RECORDED DATA:

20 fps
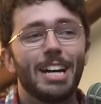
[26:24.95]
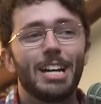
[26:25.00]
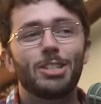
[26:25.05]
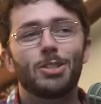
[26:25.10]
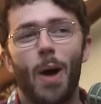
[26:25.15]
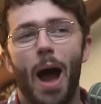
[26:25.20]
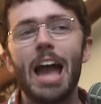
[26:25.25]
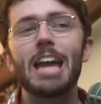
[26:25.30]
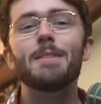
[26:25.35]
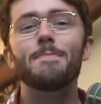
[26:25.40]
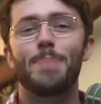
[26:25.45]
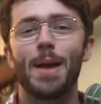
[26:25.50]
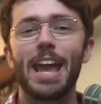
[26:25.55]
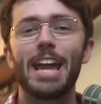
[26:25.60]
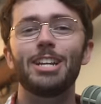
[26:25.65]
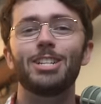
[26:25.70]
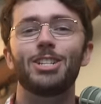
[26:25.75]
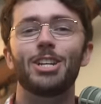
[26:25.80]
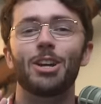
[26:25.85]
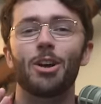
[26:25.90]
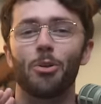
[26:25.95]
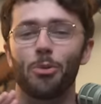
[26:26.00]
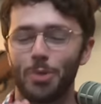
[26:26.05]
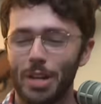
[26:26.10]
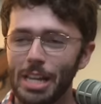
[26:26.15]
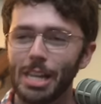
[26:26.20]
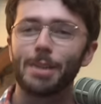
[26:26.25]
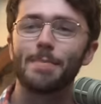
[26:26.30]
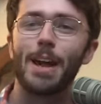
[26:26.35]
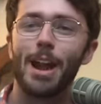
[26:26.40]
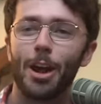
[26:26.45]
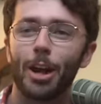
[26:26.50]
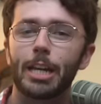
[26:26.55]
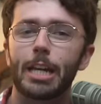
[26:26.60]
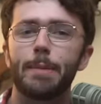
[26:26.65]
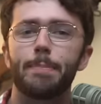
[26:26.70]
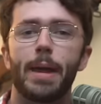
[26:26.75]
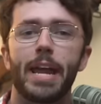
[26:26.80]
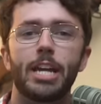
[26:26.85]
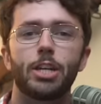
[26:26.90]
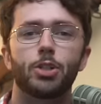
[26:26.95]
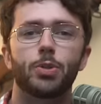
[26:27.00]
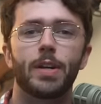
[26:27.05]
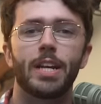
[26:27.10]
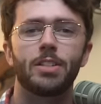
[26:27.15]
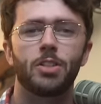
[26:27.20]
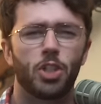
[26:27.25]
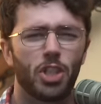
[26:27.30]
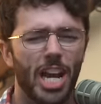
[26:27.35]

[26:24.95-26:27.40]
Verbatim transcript: So I am paging Real American Patriots.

WHAT YOU ARE ASKED TO DO: All of the data is to be transcribed exactly, with images omitted.

OUTPUT OF THE TASK:
20 fps
[26:24.95]
[26:25.00]
[26:25.05]
[26:25.10]
[26:25.15]
[26:25.20]
[26:25.25]
[26:25.30]
[26:25.35]
[26:25.40]
[26:25.45]
[26:25.50]
[26:25.55]
[26:25.60]
[26:25.65]
[26:25.70]
[26:25.75]
[26:25.80]
[26:25.85]
[26:25.90]
[26:25.95]
[26:26.00]
[26:26.05]
[26:26.10]
[26:26.15]
[26:26.20]
[26:26.25]
[26:26.30]
[26:26.35]
[26:26.40]
[26:26.45]
[26:26.50]
[26:26.55]
[26:26.60]
[26:26.65]
[26:26.70]
[26:26.75]
[26:26.80]
[26:26.85]
[26:26.90]
[26:26.95]
[26:27.00]
[26:27.05]
[26:27.10]
[26:27.15]
[26:27.20]
[26:27.25]
[26:27.30]
[26:27.35]

[26:24.95-26:27.40]
Verbatim transcript: So I am paging Real American Patriots.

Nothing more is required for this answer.